MohammadrezaBanaei / LoRA-XS

LoRA-XS: Low-Rank Adaptation with Extremely Small Number of Parameters
https://arxiv.org/abs/2405.17604
14 stars 2 forks source link

LoRA-XS: Low-Rank Adaptation with Extremely Small Number of Parameters

Code for the paper: "LoRA-XS: Low-Rank Adaptation with Extremely Small Number of Parameters"

Introduction

We introduce LoRA-XS (Low-Rank Adaptation with eXtremely Small number of parameters), a novel approach leveraging Singular Value Decomposition (SVD) for parameter-efficient fine-tuning. LoRA-XS introduces a small r x r weight matrix between frozen LoRA matrices, which are constructed by SVD of the original weight matrix. Training only r x r weight matrices ensures independence from model dimensions, enabling more parameter-efficient fine-tuning, especially for larger models. LoRA-XS achieves a remarkable reduction of trainable parameters by over 100x in 7B models compared to LoRA. Our benchmarking across various scales, including GLUE, GSM8k, and MATH benchmarks, shows that our approach outperforms LoRA and recent state-of-the-art approaches like VeRA in terms of parameter efficiency while maintaining competitive performance.

“LoRA-XS”
Visual comparison of LoRA and LoRA-XS techniques. The key distinction of LoRA-XS lies in its use of a small
trainable matrix R between frozen low-rank matrices A and B derived from truncated SVD of pretrained weights.

Requirements

We recommend running the scripts inside a conda environment. You can run the following commands to create the conda environment, as well as installing needed libraries:

git clone https://github.com/MohammadrezaBanaei/LoRA-XS.git
conda create -n loraxs python=3.8.13
conda activate loraxs
cd LoRA-XS ; pip install -r requirements.txt

Quickstart

LoRA-XS is built on top of HuggingFace Transformers and PEFT libraries. As demonstrated below, LoRA modules are first added to the model as usual. Then, the find_and_initialize function will go through LoRA modules and transform each to a LoRA-XS module, which involves computing a truncated SVD of the pretrained weights for the frozen A/B matrices, as well as injecting r*r matrix (i.e., matrix R in the above figure) into the module. The only needed file is a config file indicating the needed SVD arguments for initialization which is provided in the config directory.

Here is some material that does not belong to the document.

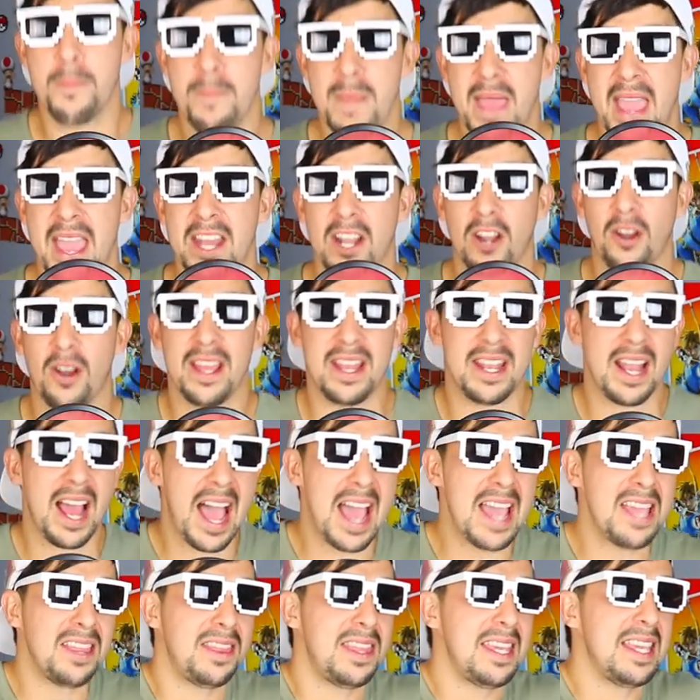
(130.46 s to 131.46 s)
manner. And
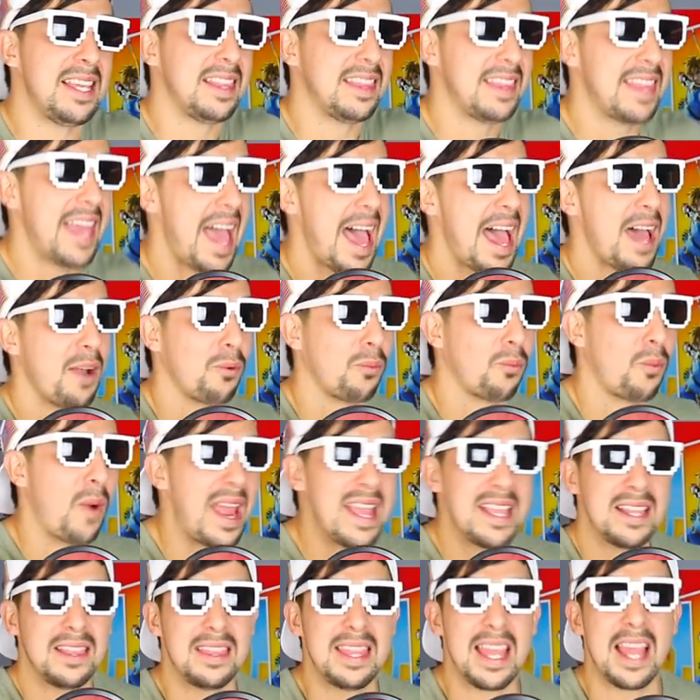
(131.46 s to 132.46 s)
I think that right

from peft import LoraConfig, get_peft_model
from utils.initialization_utils import find_and_initialize  # used to transform LoRA to LoRA-XS 
config = LoraConfig(
    r=lora_rank,
    target_modules=lora_target_modules,
    task_type="CAUSAL_LM", # assuming a decoder-only model in this example
        )
model = get_peft_model(model, config)

with open("config/reconstruct_config.yaml", 'r') as stream:
    reconstr_config = yaml.load(stream, Loader=yaml.FullLoader)

adapter_name = "default"  # assuming a single LoRA adapter per module should be transformed to LoRA-XS
peft_config_dict = {adapter_name: lora_config}

# specifying LoRA rank for the SVD initialization
reconstr_config['svd']['rank'] = lora_rank

find_and_initialize(
    model, peft_config_dict, adapter_name=adapter_name, reconstr_type='svd',
    writer=None, reconstruct_config=reconstr_config
    )

# perform training...

# LoRA-XS can be merged into the base model using `merge_and_unload` functionality of PEFT
model = model.merge_and_unload() 

GLUE Experiments

Note: Feel free to limit the grid search in the following scripts if you want to train the model with a specific hyperparameter.

Training from scratch

To reproduce our GLUE results for CoLA, SST-2 and QNLI tasks, please run the scripts/run_glue.py script as follows (using QNLI dataset as an example):

python scripts/run_glue.py --target_task qnli

Training from MNLI-tuned models

Similar to previous work, the GLUE experiments on MRPC, RTE and STS-B tasks are initialized from an MNLI-tuned model. Please run the scripts/run_glue_pretrained.py script as follows (using MRPC dataset as an example). Please note that you need to put your MNLI-tuned models in the model_checkpoints directory before running the script. We provide MNLI-tuned (using LoRA-XS) checkpoints with various ranks for the RoBERTa-large model here.

python scripts/run_glue_pretrained.py --target_task mrpc

Random versus SVD-based initialization

In order to run the LoRA-XS training with a random initialization (instead of the SVD-based initialization), please run the following script (using QNLI as an example):

python scripts/run_glue_no_svd.py --target_task qnli

Instruction Tuning Experiments

In order to run the instruction tuning experiment in the paper, where the model is trained on the MetaMathQA dataset and then evaluted on GSM8K and MATH benchmarks, please run the following bash script. If you want to fine-tune different pretrained model (current default is a Mistral-7B model), feel free to change the BASE_MODEL variable in the scripts/run_instruction_tuning.sh script.

bash scripts/run_instruction_tuning.sh 

Citation

If you use this code for your research, please cite the following paper:

@article{balazy2024lora,
  title={LoRA-XS: Low-Rank Adaptation with Extremely Small Number of Parameters},
  author={Ba{\l}azy, Klaudia and Banaei, Mohammadreza and Aberer, Karl and Tabor, Jacek},
  journal={arXiv preprint arXiv:2405.17604},
  year={2024}
}